We must convert the volume to \(\text{m$^{3}$}\) and the pressure to \(\text{Pa}\): \begin{align*} V & = \frac{\text{25}}{\text{1 000}}\\ & = \text{0.025}\text{ m$^{3}$}\\ p & = \text{195.89} \times \text{1 000}\\ & = \text{195 890}\text{ Pa} \end{align*}

### Step 3: Choose a relevant gas law equation that will allow you to calculate the unknown variable.

\[pV = nRT\]

### Step 4: Substitute the known values into the equation. Calculate the unknown variable.

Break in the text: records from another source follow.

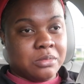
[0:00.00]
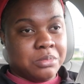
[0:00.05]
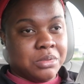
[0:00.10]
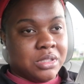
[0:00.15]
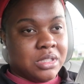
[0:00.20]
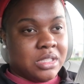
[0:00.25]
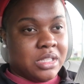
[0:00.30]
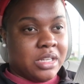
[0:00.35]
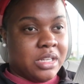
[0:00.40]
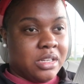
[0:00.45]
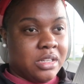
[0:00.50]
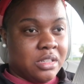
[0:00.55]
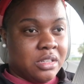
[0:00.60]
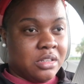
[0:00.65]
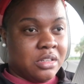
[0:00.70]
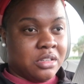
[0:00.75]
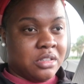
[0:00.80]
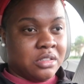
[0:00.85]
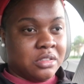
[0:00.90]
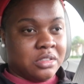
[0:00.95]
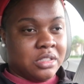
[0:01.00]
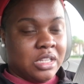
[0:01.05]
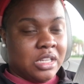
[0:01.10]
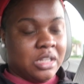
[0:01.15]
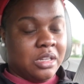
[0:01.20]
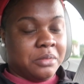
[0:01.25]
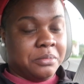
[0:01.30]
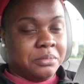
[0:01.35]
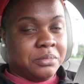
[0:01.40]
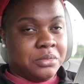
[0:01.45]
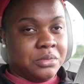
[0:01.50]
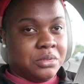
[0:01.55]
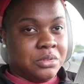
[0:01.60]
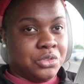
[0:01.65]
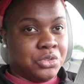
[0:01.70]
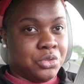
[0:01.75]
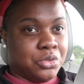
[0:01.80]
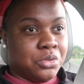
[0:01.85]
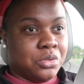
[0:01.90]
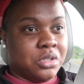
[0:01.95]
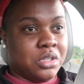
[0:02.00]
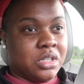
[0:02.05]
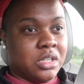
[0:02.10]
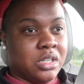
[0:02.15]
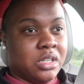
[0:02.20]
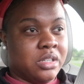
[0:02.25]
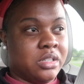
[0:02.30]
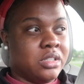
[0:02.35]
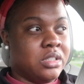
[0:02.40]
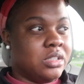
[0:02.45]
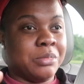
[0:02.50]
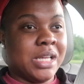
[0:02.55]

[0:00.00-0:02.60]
I put that in her name drawer.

\begin{align*} (\text{195 890})(\text{0.025}) & = (\text{2})(\text{8.314})T \\ \text{4 897.25} & = \text{16.628}(T) \\ T & = \text{294.52}\text{ K} \end{align*}

The temperature is \(\text{294.52}\) \(\text{K}\).

## Example:

### Question

Calculate the number of moles of air particles in a classroom of length \(\text{10}\) \(\text{m}\), a width of \(\text{7}\) \(\text{m}\) and a height of \(\text{2}\) \(\text{m}\) on a day when the temperature is \(\text{23}\) \(\text{℃}\) and the air pressure is \(\text{98}\) \(\text{kPa}\).

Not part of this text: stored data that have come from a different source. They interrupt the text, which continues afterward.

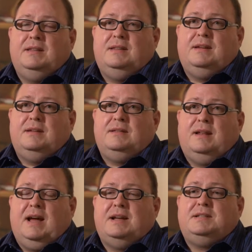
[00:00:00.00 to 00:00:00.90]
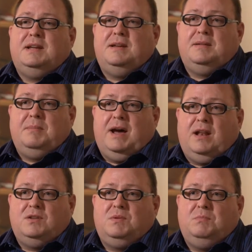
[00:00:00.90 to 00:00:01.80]
the last day of the
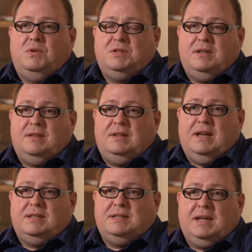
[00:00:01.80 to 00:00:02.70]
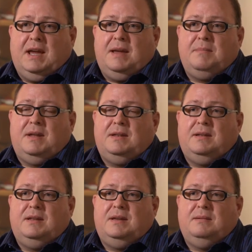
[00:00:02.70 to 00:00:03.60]
battles, when most of the deaths came,
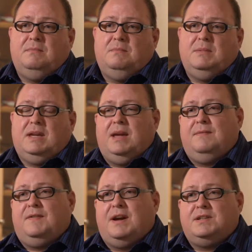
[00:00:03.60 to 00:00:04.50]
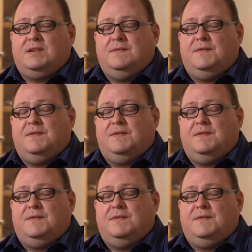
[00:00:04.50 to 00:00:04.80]
and it became fast and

### Step 1: Calculate the volume of air in the classroom

The classroom is a rectangular prism (recall grade \(\text{10}\) maths on measurement). We can calculate the volume using: \begin{align*} V & = \text{length} \times \text{width} \times \text{height} \\ & = (\text{10})(\text{7})(\text{2}) \\ & = \text{140}\text{ m$^{3}$} \end{align*}

### Step 2: Write down all the information that you know about the gas.

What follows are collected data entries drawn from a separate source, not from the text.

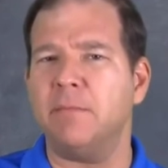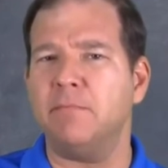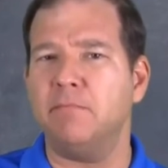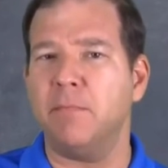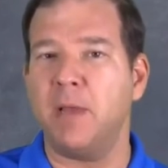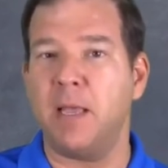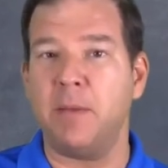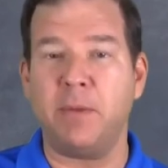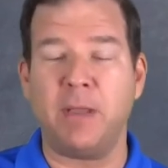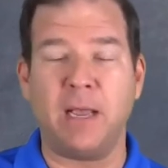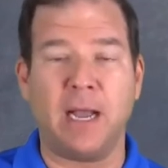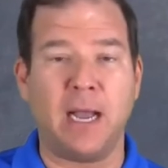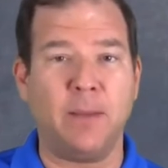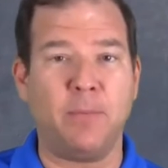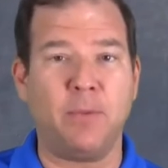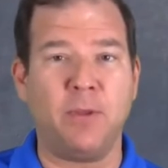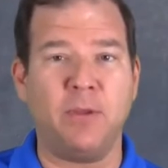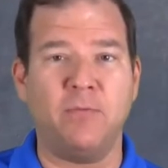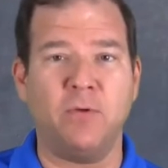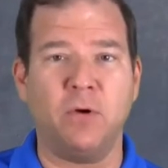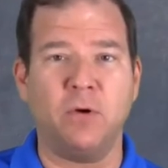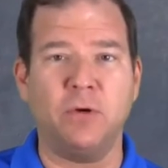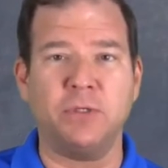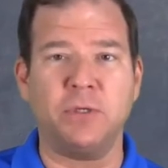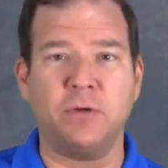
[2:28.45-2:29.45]
Maybe IP
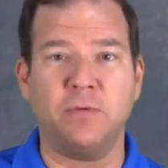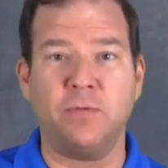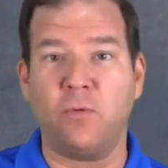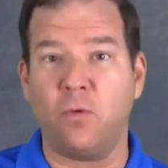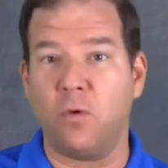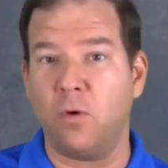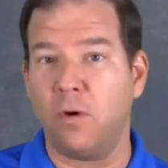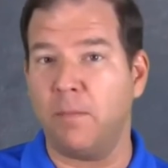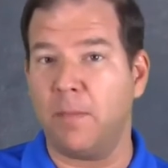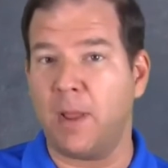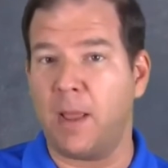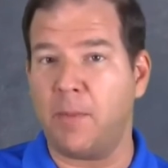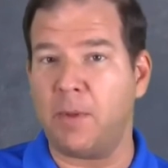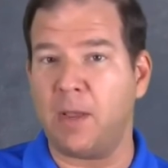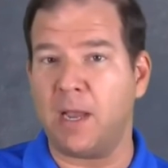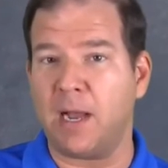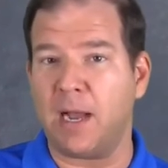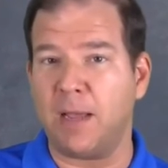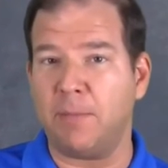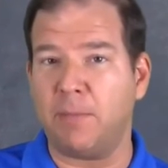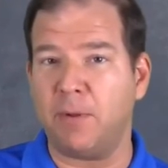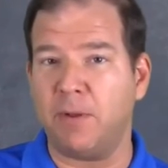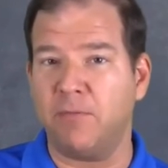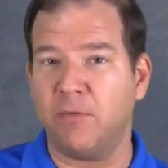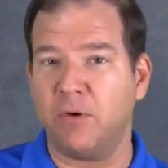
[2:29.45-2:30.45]
version 4, maybe
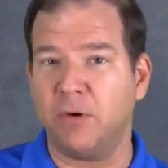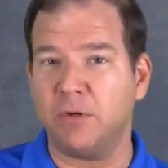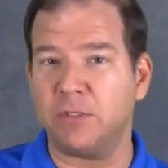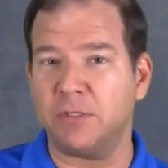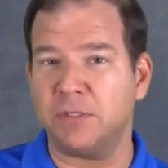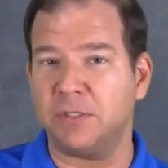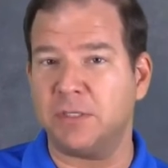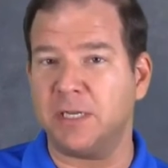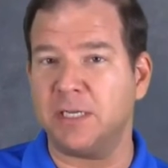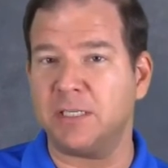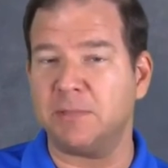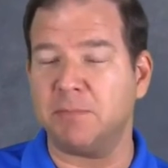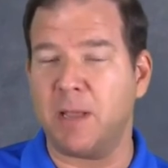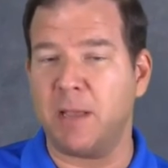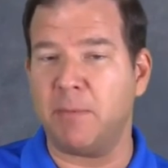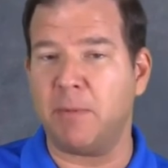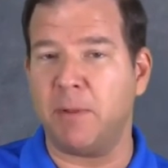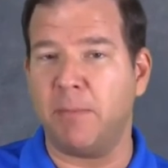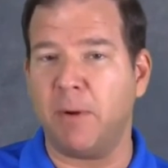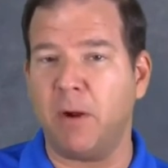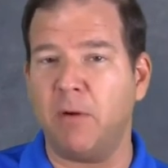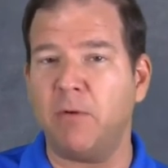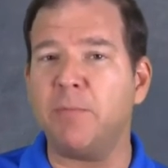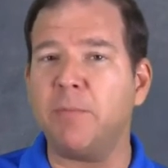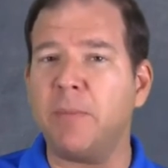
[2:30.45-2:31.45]
IP version 6, maybe
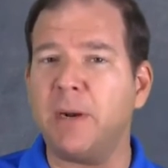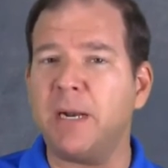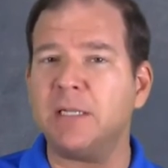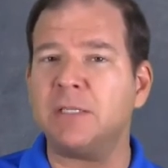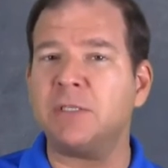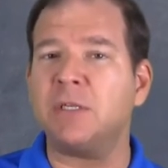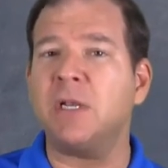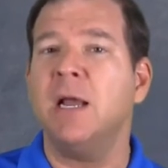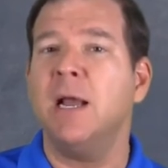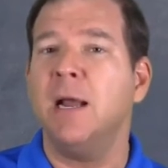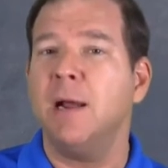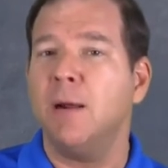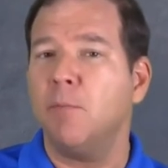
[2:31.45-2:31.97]
both, but it's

\begin{align*} p & = \text{98}\text{ kPa} \\ V & = \text{140}\text{ m$^{3}$} \\ n & = ? \\ R & = \text{8.314}\text{ J·K$^{-1}$mol$^{-1}$}\\ T & = \text{23}\text{ ℃} \end{align*}

### Step 3: Convert the known values to SI units if necessary.

We must convert the temperature to \(\text{K}\) and the pressure to \(\text{Pa}\): \begin{align*} T & = \text{25} + \text{273} = \text{298}\text{ K}\\ p & = \text{98} \times \text{1 000} = \text{98 000}\text{ Pa} \end{align*}

### Step 4: Choose a relevant gas law equation that will allow you to calculate the unknown variable.

\[pV = nRT\]

### Step 5: Substitute the known values into the equation. Calculate the unknown variable.

\begin{align*} (\text{98 000})(\text{140}) & = n(\text{8.314})(\text{298}) \\ \text{13 720 000} & = \text{2 477.572}(n) \\ n & = \text{5 537.7}\text{ mol} \end{align*}

The number of moles in the classroom is \(\text{5 537.7}\) \(\text{mol}\).